START Input material

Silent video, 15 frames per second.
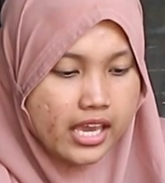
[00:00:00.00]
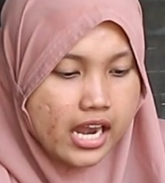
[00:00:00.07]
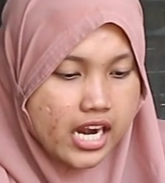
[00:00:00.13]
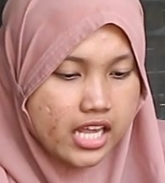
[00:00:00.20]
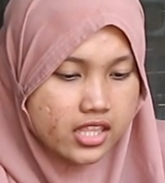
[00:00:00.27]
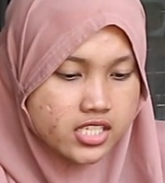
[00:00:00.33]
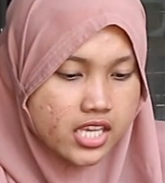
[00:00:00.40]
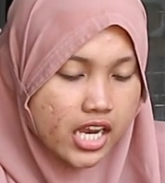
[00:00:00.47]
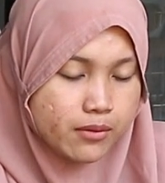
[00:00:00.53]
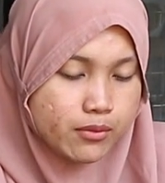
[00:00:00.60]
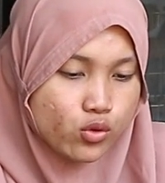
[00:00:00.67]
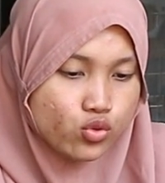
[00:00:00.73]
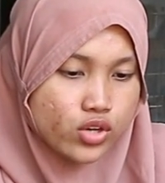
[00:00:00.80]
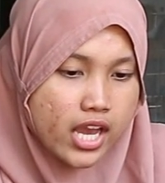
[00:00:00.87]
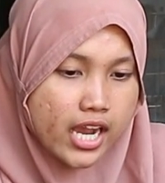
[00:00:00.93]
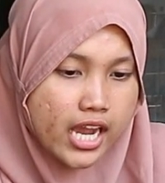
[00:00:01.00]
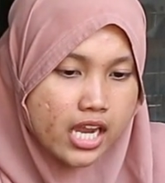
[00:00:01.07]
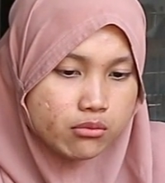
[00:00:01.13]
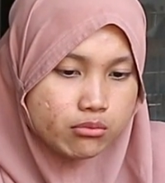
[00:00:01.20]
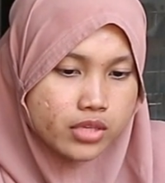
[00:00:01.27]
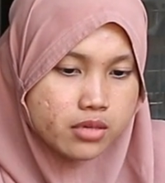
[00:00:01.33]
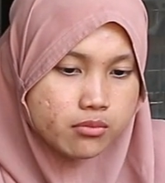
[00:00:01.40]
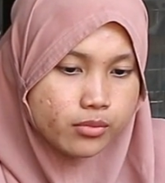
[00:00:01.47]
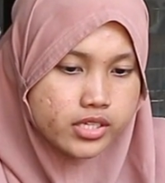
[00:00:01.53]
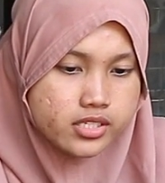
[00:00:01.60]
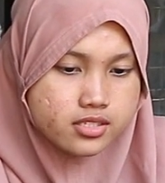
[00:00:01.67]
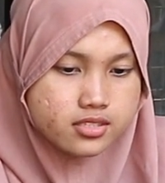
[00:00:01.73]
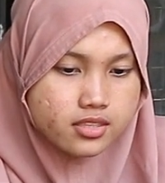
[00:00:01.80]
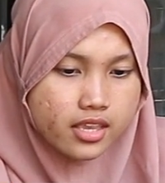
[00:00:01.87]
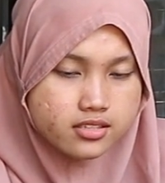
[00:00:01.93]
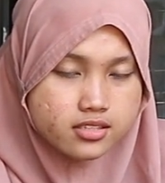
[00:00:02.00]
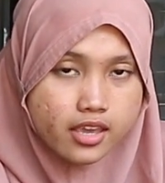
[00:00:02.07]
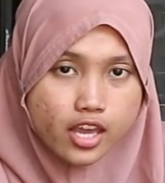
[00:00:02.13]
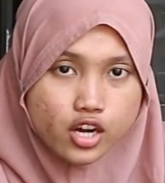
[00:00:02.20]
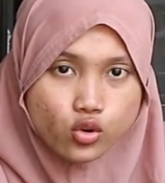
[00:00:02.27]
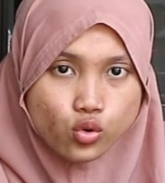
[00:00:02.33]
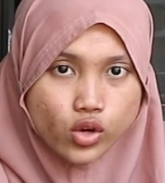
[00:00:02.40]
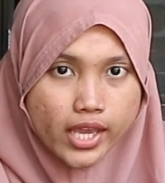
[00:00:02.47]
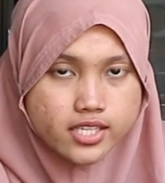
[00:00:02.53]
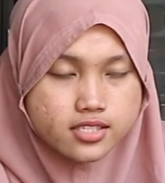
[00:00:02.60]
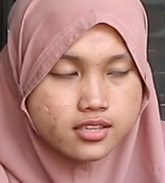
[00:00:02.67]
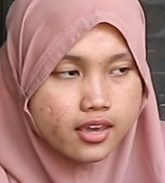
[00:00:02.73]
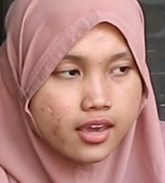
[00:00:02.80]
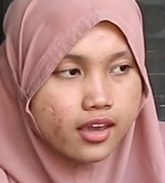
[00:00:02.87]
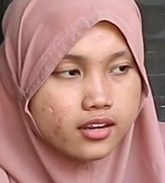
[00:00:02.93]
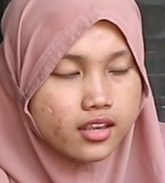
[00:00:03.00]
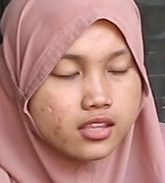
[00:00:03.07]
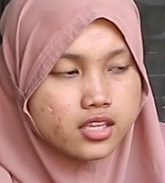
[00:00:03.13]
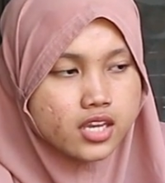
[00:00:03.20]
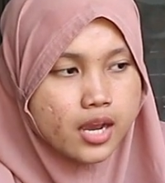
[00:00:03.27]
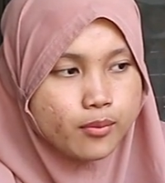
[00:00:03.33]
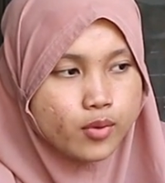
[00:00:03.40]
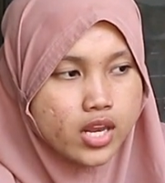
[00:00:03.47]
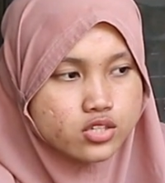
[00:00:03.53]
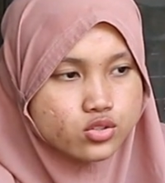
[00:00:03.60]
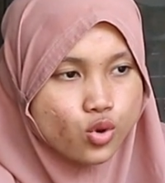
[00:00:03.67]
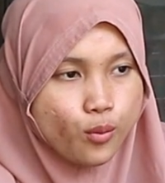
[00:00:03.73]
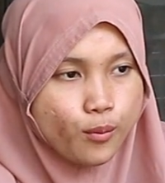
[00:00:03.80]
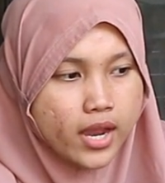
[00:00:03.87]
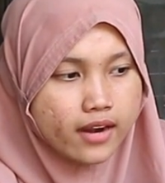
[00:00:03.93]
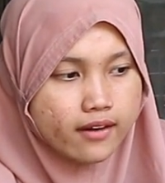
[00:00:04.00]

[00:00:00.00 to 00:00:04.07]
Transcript: ya nanti saya akan menggunakan mimis tes Hercules GR nya 13,6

END Input material

**Assignment**
Each entry above must come back exactly as written. Drop the images.

**Task answer**
Silent video, 15 frames per second.
[00:00:00.00]
[00:00:00.07]
[00:00:00.13]
[00:00:00.20]
[00:00:00.27]
[00:00:00.33]
[00:00:00.40]
[00:00:00.47]
[00:00:00.53]
[00:00:00.60]
[00:00:00.67]
[00:00:00.73]
[00:00:00.80]
[00:00:00.87]
[00:00:00.93]
[00:00:01.00]
[00:00:01.07]
[00:00:01.13]
[00:00:01.20]
[00:00:01.27]
[00:00:01.33]
[00:00:01.40]
[00:00:01.47]
[00:00:01.53]
[00:00:01.60]
[00:00:01.67]
[00:00:01.73]
[00:00:01.80]
[00:00:01.87]
[00:00:01.93]
[00:00:02.00]
[00:00:02.07]
[00:00:02.13]
[00:00:02.20]
[00:00:02.27]
[00:00:02.33]
[00:00:02.40]
[00:00:02.47]
[00:00:02.53]
[00:00:02.60]
[00:00:02.67]
[00:00:02.73]
[00:00:02.80]
[00:00:02.87]
[00:00:02.93]
[00:00:03.00]
[00:00:03.07]
[00:00:03.13]
[00:00:03.20]
[00:00:03.27]
[00:00:03.33]
[00:00:03.40]
[00:00:03.47]
[00:00:03.53]
[00:00:03.60]
[00:00:03.67]
[00:00:03.73]
[00:00:03.80]
[00:00:03.87]
[00:00:03.93]
[00:00:04.00]

[00:00:00.00 to 00:00:04.07]
Transcript: ya nanti saya akan menggunakan mimis tes Hercules GR nya 13,6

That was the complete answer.